Lucy Bamford, Senior Curator of Art and the Joseph Wright Collection, writes: Derby Museums is deeply grateful to FNL for its generous assistance in the purchase of ten quarto publications from the library of the painter, Joseph Wright of Derby (1734 – 1797). Though best known for his series of dramatic candle-lit interiors, including A Philosopher Giving that Lecture on an Orrery in which a Lamp is put in the Place of the Sun of 1766 (Derby Museums), and An Experiment on a Bird in the Air Pump of 1768 (National Gallery, London), Wright’s work was remarkably varied, encompassing subjects as diverse as portraiture, landscape, and contemporary events, as well as literature. It is to this latter interest that the publications in this collection speak, the majority being poems and epistles by a range of authors, including William Hayley (1745 – 1820), John Sargent (1750 – 1831), William Mason (1724 – 1797), and Thomas Gisborne (1758 – 1846).
Derby Museums already holds the world’s largest and most comprehensive collection of work by Wright, Designated by the then Museums Libraries and Archives Council (MLA) as a collection of outstanding national significance in 2011. Totalling just over 600 items, the collection comprises works on paper and oil paintings, with a small selection of archival material including some correspondence. This latter group, along with a Wright family mourning ring, comprises the few items that Derby Museums hold that reflect the more personal aspects of Wright’s life and career. The collection of ten publications enhances and complements these holdings, providing as they do a window into Wright’s friendships with numerous poets and writers of the late 18th century, many of whose works in turn influenced some of the choice and treatment of the artist’s paintings.
Each of the publications and their authors can be connected either directly or indirectly with Wright and his work.
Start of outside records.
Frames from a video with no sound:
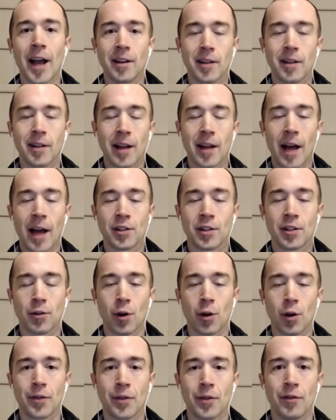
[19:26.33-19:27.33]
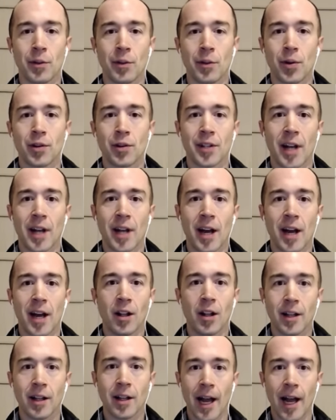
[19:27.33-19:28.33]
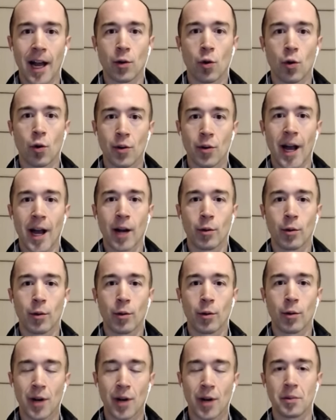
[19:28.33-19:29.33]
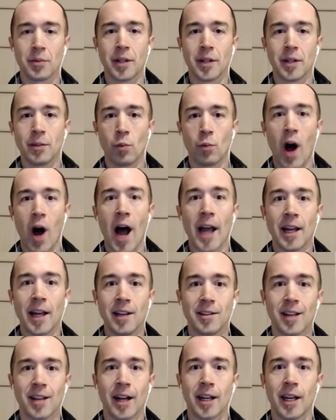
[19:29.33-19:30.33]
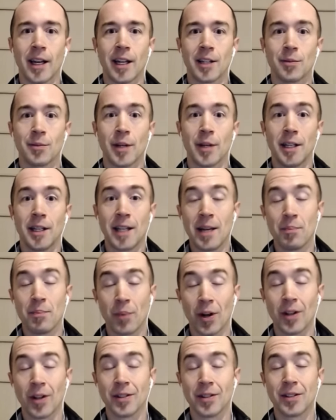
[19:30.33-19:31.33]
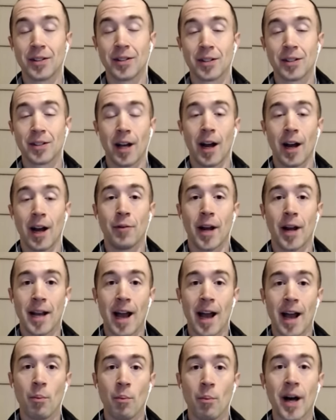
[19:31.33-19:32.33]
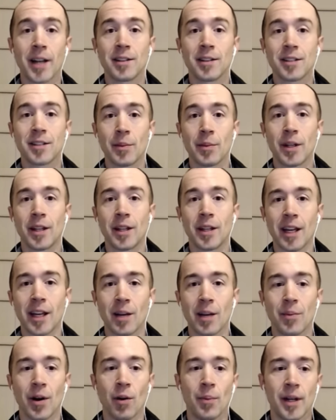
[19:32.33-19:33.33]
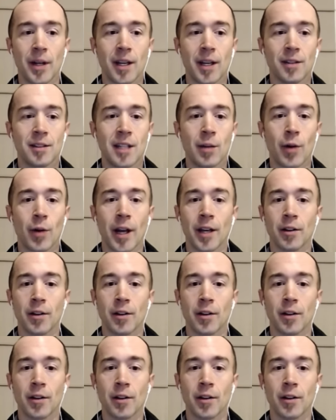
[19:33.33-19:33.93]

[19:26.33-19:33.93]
They, I just don't know if they have the personnel at quarterback, which is probably why he's not getting as many deep balls uh, right now. But it's something to think about because T.Y.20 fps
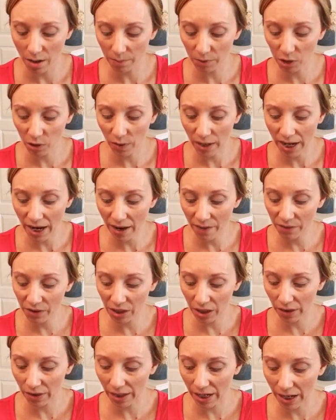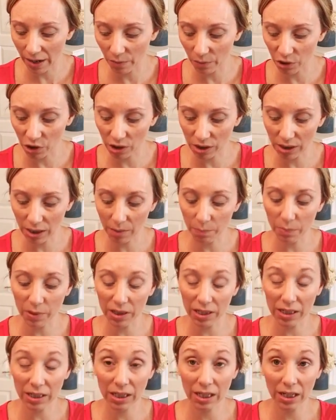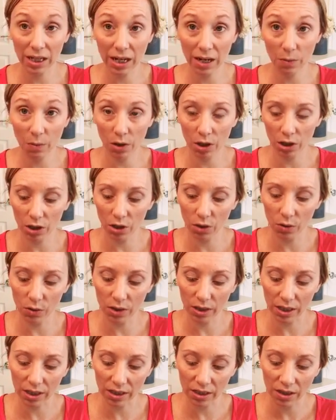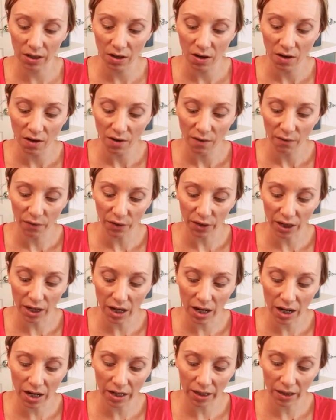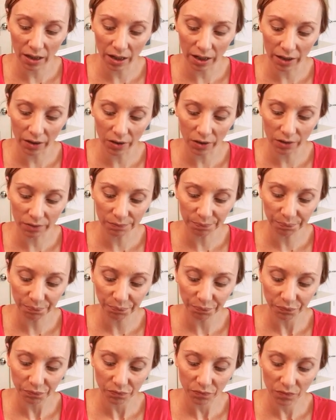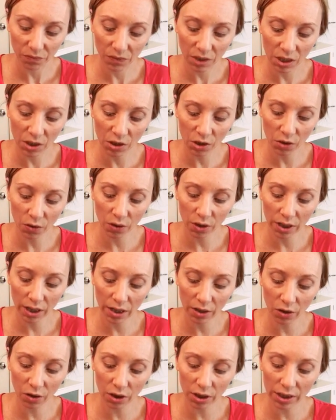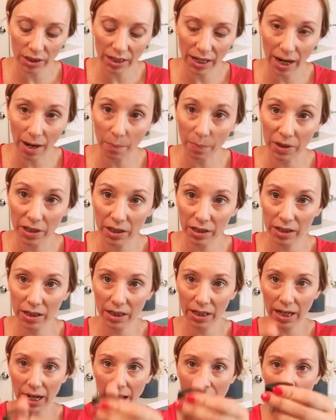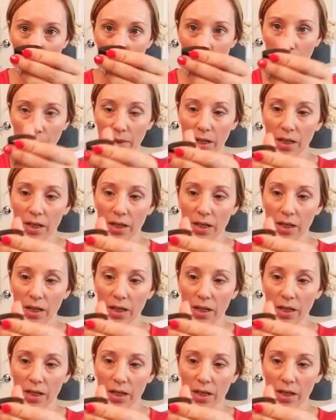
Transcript: So I have done that, which is neat. But today we're gonna use this for the eyeliner. So again, you're gonna tap it into the cap,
Wright’s interests in landscape, natural philosophy, and literary subjects can all be glimpsed to some extent in this collection. Indeed, in some cases, the subjects covered by these publications would directly influence the subject matter of his paintings. John Sargent’s The Mine, for example, was to be the subject of a painting planned for Sir Robert Wilmot of Derby (now untraced). Another example is William Hayley’s Ode to John Howard, Esq. F.R.S. author of "The State of English and Foreign Prisons", which may have been the inspiration behind a series of paintings of prisoners and prison interiors that Wright produced towards the end of the 1780s.
Wright’s wide-ranging interest in literature and literary subjects is represented in the collection at Derby Museums which features subjects from the work Laurence Sterne and William Shakespeare, among others. In many of these works, Hayley’s influence looms large. Conversely, the influence of Wright’s other literary connections and interests are arguably less well understood. Therefore, these publications have the potential to open new avenues of research and increase our understanding of this aspect of Wright’s later life and work.
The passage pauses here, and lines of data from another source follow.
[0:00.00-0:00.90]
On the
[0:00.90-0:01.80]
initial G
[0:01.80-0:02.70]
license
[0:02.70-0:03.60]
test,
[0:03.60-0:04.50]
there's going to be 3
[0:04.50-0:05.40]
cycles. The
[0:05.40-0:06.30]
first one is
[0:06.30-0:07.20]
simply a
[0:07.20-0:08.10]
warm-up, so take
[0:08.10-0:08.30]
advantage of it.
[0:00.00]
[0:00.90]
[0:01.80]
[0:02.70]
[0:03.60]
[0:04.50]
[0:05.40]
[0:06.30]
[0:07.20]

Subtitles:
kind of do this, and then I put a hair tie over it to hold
Access to the acquisition is available via Derby Museums’ dedicated public study room, where it sits alongside Wright’s works on paper as well as archival items, such as a collection of letters written by Wright to William Hayley (an acquisition that was itself funded by the Friends of the National Libraries in 2009). In time, the publications will also be digitised and added to the museums’ forthcoming online catalogue of the Wright collection, where they will be freely accessible to a world-wide audience.